O governo deverá definir ainda neste ano o padrão de rádio digital que será implantado no País. A previsão é do ministro das Comunicações, Hélio Costa, que fez nesta quarta-feira (18) uma defesa veemente do sistema americano. Se for confirmada a escolha do padrão dos Estados Unidos, o governo vai agradar mais uma vez os radiodifusores, como fez no caso da TV digital ao adotar o padrão japonês.

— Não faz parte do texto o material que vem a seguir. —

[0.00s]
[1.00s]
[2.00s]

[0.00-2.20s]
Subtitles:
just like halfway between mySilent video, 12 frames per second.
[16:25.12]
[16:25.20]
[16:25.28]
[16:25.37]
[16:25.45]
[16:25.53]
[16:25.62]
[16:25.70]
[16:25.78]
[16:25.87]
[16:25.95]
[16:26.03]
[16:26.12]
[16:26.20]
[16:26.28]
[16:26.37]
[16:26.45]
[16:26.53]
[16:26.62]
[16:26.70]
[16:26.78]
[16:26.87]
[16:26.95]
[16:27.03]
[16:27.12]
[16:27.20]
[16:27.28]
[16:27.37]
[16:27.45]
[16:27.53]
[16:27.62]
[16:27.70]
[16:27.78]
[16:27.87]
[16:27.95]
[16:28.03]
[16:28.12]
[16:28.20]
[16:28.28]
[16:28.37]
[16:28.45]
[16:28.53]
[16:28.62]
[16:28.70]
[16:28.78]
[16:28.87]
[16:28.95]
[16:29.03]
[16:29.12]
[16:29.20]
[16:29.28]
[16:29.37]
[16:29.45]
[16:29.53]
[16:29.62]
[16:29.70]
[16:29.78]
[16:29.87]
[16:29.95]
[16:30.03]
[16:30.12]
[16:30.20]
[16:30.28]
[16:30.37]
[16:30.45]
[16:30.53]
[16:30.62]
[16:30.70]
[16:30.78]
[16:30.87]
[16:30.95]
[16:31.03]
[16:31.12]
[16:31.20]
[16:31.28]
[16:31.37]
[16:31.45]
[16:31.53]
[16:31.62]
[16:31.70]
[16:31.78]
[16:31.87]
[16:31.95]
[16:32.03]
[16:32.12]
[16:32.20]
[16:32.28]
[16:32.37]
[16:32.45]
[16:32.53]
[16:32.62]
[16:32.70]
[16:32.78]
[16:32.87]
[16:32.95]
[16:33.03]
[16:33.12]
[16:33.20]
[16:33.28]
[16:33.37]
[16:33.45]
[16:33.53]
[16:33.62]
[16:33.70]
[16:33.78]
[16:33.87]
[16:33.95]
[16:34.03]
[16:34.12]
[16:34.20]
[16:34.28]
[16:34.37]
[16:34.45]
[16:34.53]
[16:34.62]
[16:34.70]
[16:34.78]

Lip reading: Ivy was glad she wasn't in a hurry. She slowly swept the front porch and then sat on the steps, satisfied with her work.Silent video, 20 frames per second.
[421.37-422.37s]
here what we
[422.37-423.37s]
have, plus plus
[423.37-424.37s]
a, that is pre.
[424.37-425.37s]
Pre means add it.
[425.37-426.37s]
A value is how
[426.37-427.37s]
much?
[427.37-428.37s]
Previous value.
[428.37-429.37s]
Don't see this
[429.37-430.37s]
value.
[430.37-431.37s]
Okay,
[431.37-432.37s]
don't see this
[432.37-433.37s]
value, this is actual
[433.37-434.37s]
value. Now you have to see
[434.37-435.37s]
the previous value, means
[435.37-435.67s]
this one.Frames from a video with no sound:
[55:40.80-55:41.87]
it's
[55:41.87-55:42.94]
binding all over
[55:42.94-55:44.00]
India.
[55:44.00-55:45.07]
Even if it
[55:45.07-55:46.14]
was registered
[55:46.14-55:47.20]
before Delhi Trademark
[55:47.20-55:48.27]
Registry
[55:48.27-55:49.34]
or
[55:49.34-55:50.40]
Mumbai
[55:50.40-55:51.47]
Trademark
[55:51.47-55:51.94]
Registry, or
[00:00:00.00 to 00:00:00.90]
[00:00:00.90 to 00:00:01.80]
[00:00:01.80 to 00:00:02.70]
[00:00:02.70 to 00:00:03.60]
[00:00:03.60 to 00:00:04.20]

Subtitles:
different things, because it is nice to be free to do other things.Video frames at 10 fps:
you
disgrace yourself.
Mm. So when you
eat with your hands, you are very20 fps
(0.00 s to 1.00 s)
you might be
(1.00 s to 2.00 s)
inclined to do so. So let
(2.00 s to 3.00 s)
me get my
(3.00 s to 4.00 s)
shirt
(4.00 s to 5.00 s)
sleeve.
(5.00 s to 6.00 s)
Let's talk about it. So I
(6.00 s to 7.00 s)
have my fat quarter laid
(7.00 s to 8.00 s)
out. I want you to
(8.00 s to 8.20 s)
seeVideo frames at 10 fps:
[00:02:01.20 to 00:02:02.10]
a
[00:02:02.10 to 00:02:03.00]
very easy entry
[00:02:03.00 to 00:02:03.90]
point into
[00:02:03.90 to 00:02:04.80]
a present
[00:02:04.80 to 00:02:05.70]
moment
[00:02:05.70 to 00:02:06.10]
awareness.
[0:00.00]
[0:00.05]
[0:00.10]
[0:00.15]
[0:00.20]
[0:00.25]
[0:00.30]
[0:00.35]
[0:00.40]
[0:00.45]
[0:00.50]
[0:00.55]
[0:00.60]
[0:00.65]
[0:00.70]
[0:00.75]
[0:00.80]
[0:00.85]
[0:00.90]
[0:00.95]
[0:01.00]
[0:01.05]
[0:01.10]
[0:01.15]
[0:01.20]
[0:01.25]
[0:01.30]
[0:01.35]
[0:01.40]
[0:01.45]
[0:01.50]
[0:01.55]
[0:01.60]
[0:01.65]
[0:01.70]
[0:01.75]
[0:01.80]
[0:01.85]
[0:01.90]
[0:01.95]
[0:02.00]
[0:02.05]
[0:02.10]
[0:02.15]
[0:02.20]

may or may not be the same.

O presidente da Associação Brasileira das Emissoras de Rádio e Televisão (Abert), Daniel Pimentel Slaviero, disse ontem que o padrão americano é o único que permite a transmissão simultânea de ondas de rádio digitais e analógicas. "Da mesma forma que decidimos pela técnica e eficiência do modelo japonês para a TV digital, agora nós começamos a entender que a melhor solução para o sistema de rádio é o padrão americano", afirmou o ministro, ao fazer palestra, no auditório do Ministério, sobre TV digital.

"Agora serei americano, não serei japonês", brincou Costa, que durante todo o processo de escolha do padrão de TV digital defendeu o sistema do Japão.

Depois das eleições, segundo o ministro, serão criados pelo governo o Comitê de Desenvolvimento do Rádio Digital, formado por nove ministros, e o Comitê Consultivo, com representantes dos radiodifusores e de entidades da sociedade civil. "Eu estou absolutamente convencido de que o sistema americano para o rádio digital é o melhor", insistiu Costa. Ele fez a ressalva de que a escolha do padrão é competência exclusiva do presidente da República.

Hélio Costa previu que, no próximo ano, haverá transmissão de rádio digital no País inteiro. Ontem, o presidente da Abert disse que, se o padrão for escolhido ainda neste ano, as emissoras de rádio das capitais brasileiras terão condições de começar a operar o rádio digital entre março e maio do próximo ano.

Na exposição, o ministro disse ainda que pretende encaminhar ao presidente da República, na próxima semana, a minuta de uma portaria com a criação de seis canais públicos de TV digital, do número 60 ao 65. Esses canais serão ocupados pela Radiobrás, TV Senado, TV Câmara, Ministério da Educação, Ministério da Cultura e Canal da Comunidade. Há outros três canais novos que poderão também ter uso público ou ser licitados para exploração comercial.